[Collected data]
____________________
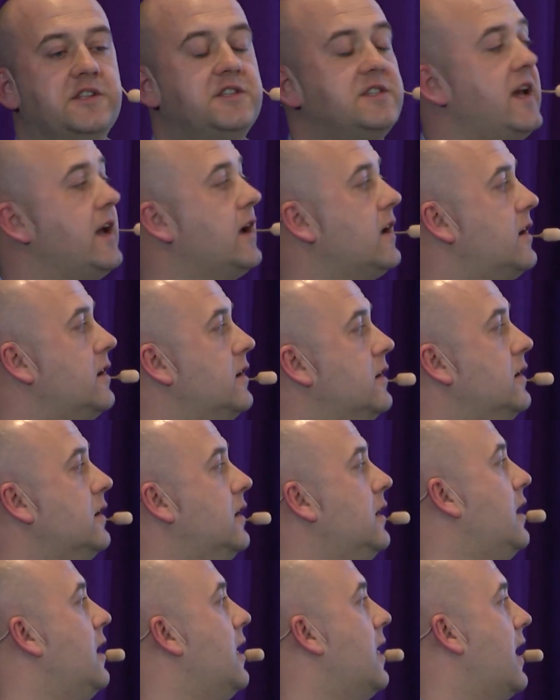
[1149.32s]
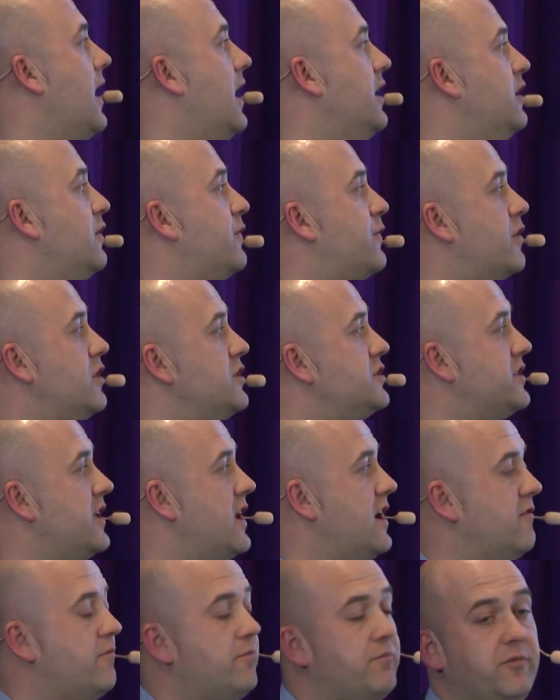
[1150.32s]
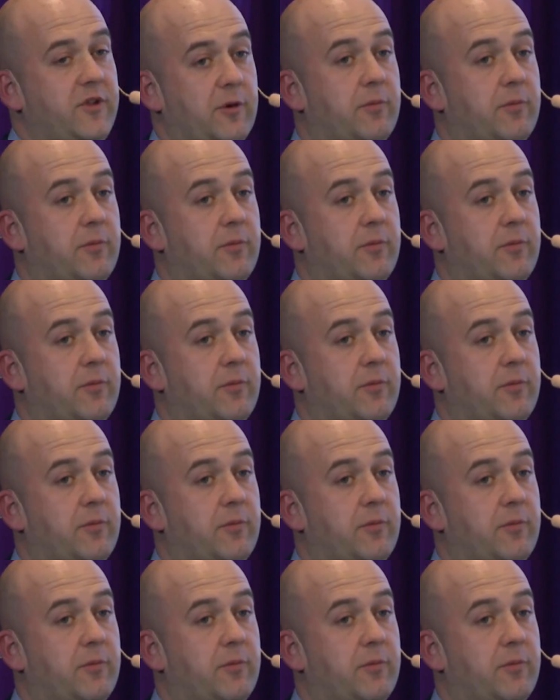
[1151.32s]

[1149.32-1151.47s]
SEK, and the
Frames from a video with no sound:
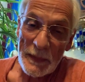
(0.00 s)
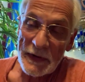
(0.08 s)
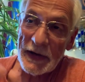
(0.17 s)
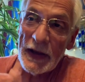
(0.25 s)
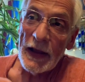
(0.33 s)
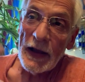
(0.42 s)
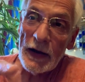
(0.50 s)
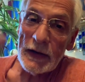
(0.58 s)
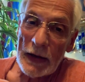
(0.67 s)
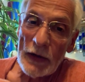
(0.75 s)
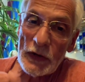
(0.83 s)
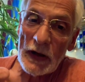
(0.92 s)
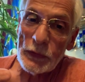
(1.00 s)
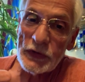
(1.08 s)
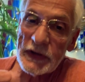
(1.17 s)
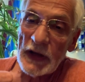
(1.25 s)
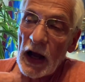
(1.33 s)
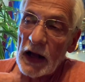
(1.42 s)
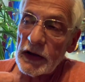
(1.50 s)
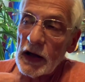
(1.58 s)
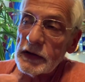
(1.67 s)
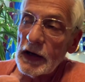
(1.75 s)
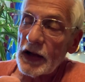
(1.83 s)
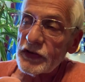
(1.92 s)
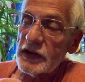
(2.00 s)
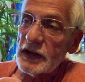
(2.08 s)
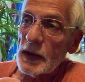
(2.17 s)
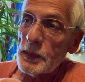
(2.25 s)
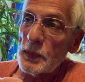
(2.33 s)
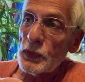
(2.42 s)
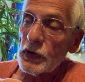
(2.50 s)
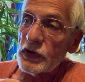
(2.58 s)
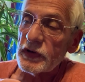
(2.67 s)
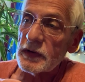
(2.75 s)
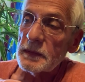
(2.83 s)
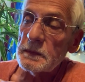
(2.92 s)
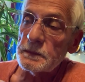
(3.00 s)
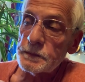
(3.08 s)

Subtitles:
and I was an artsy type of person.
____________________
[Task prompt] An exact copy of every record above is needed, with all pictures left out.

[Exercise result]
[1149.32s]
[1150.32s]
[1151.32s]

[1149.32-1151.47s]
SEK, and the
Frames from a video with no sound:
(0.00 s)
(0.08 s)
(0.17 s)
(0.25 s)
(0.33 s)
(0.42 s)
(0.50 s)
(0.58 s)
(0.67 s)
(0.75 s)
(0.83 s)
(0.92 s)
(1.00 s)
(1.08 s)
(1.17 s)
(1.25 s)
(1.33 s)
(1.42 s)
(1.50 s)
(1.58 s)
(1.67 s)
(1.75 s)
(1.83 s)
(1.92 s)
(2.00 s)
(2.08 s)
(2.17 s)
(2.25 s)
(2.33 s)
(2.42 s)
(2.50 s)
(2.58 s)
(2.67 s)
(2.75 s)
(2.83 s)
(2.92 s)
(3.00 s)
(3.08 s)

Subtitles:
and I was an artsy type of person.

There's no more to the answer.